Die IgNobel-Preise bilden das lustige Gegenstück zu den seriösen Nobelpreisen. Sie ehren wissenschaftliche Arbeiten, die „Menschen zuerst zum Lachen, dann zum Nachdenken“ bringen sollen. Die diesjährige Verleihung fand am 22. September an der Harvard University statt. Wie jedes Jahr übergaben echte Nobelpreisträger wie Dudley Herschbach (Chemie, 1986) oder Roy Glauber (Physik, 2005) die Preise.

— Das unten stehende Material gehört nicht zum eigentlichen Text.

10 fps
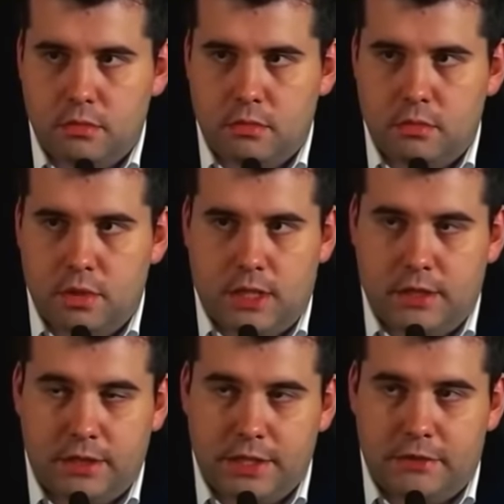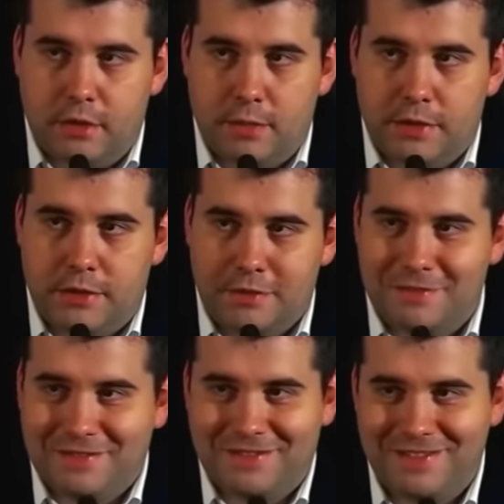does it really matter?
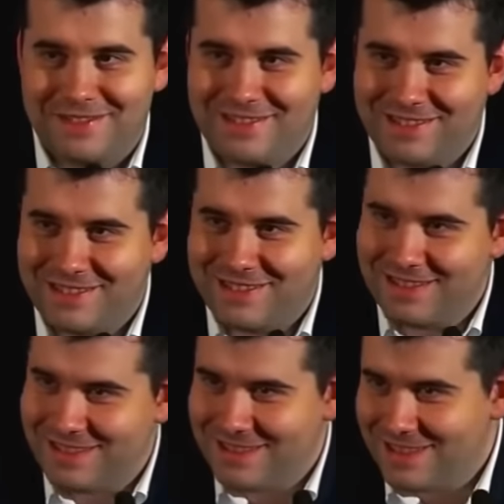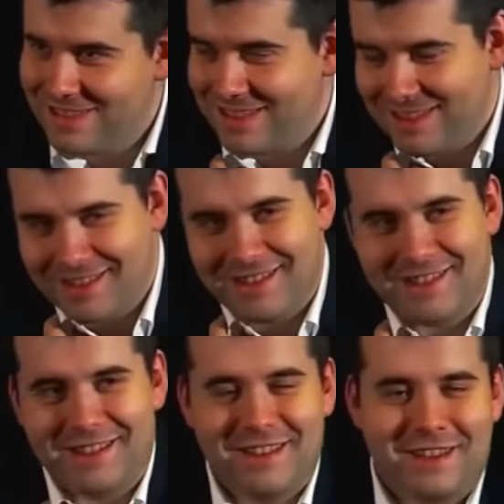I guess not.
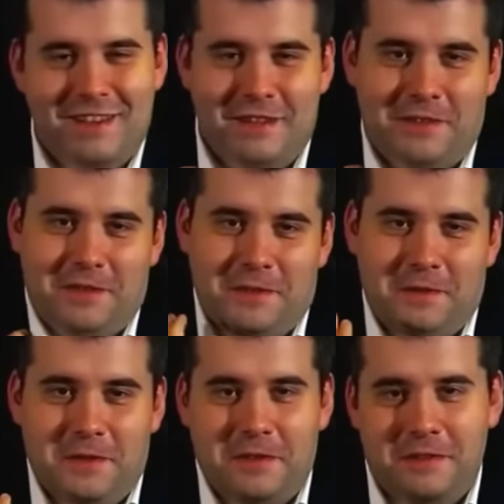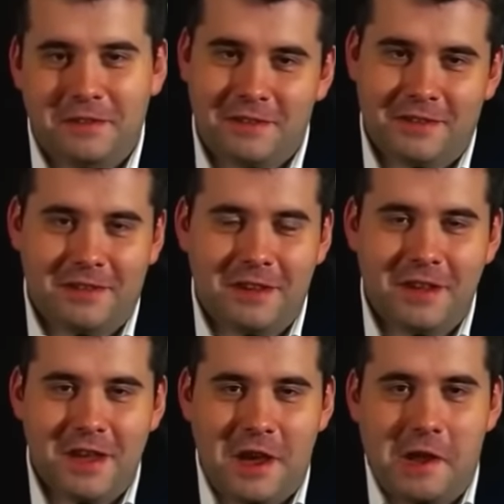So then
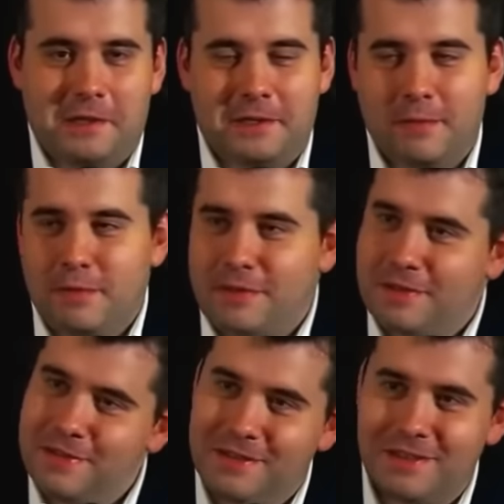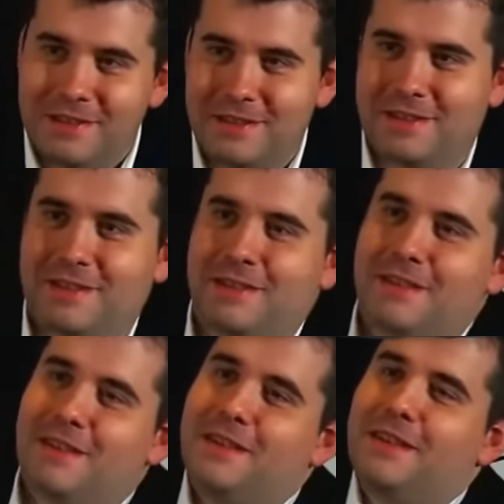I'll skip it.
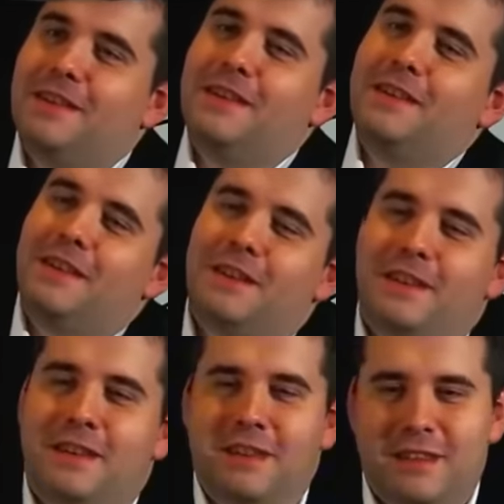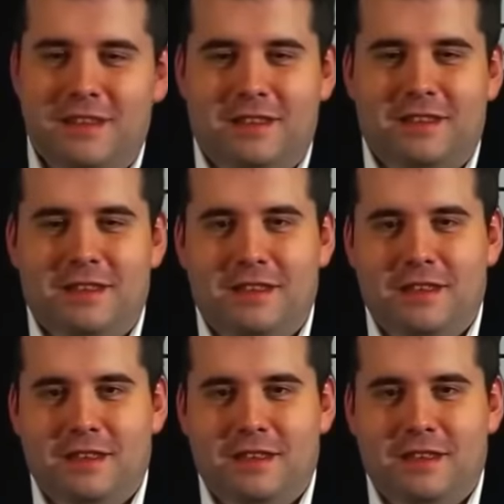Thanks. Can I ask the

Überraschenderweise spielen Tiere eine entscheidende Rolle beim Physik-Preis: Forscher unter der Leitung von Gábor Horváth, Professor für Elektrotechnik an der Budapest University of Technology and Economics, stellten fest, dass Libellen sich offenbar von abgeschliffenen, schwarzen Grabsteinen auf einem ungarischen Friedhof angezogen fühlten. Denn die Libellen setzten sich ständig in die Nähe der ausgewählten Steine und verteidigten ihren Sitzplatz. Einzelne Tiere berührten wiederholt die Oberfläche mit ihrem Bauch, während Paare über den schwarzen Grabsteinen kreisten. Mithilfe von Videopolarimetrie fanden die Wissenschaftler heraus, dass die Grabsteine ähnlich wie glatte Wasseroberflächen horizontal polarisiertes Licht mit hohem Polarisationsgrad reflektieren. Am stärksten tritt dies bei glänzenden, schwarzen und näherungsweise horizontalen Oberflächen auf. Die Polarisationsrichtung des reflektierten Lichts ist dabei stets senkrecht zur Reflexionsebene. Das bedeutet, dass Licht, das von oben kommt, bei Reflexion an einer horizontalen Oberfläche auch horizontal polarisiert wird. Der Polarisationsgrad des reflektierten Lichts ist bei Grabsteinen mit matten, hellen oder nicht-horizontalen Oberflächen dagegen deutlich geringer.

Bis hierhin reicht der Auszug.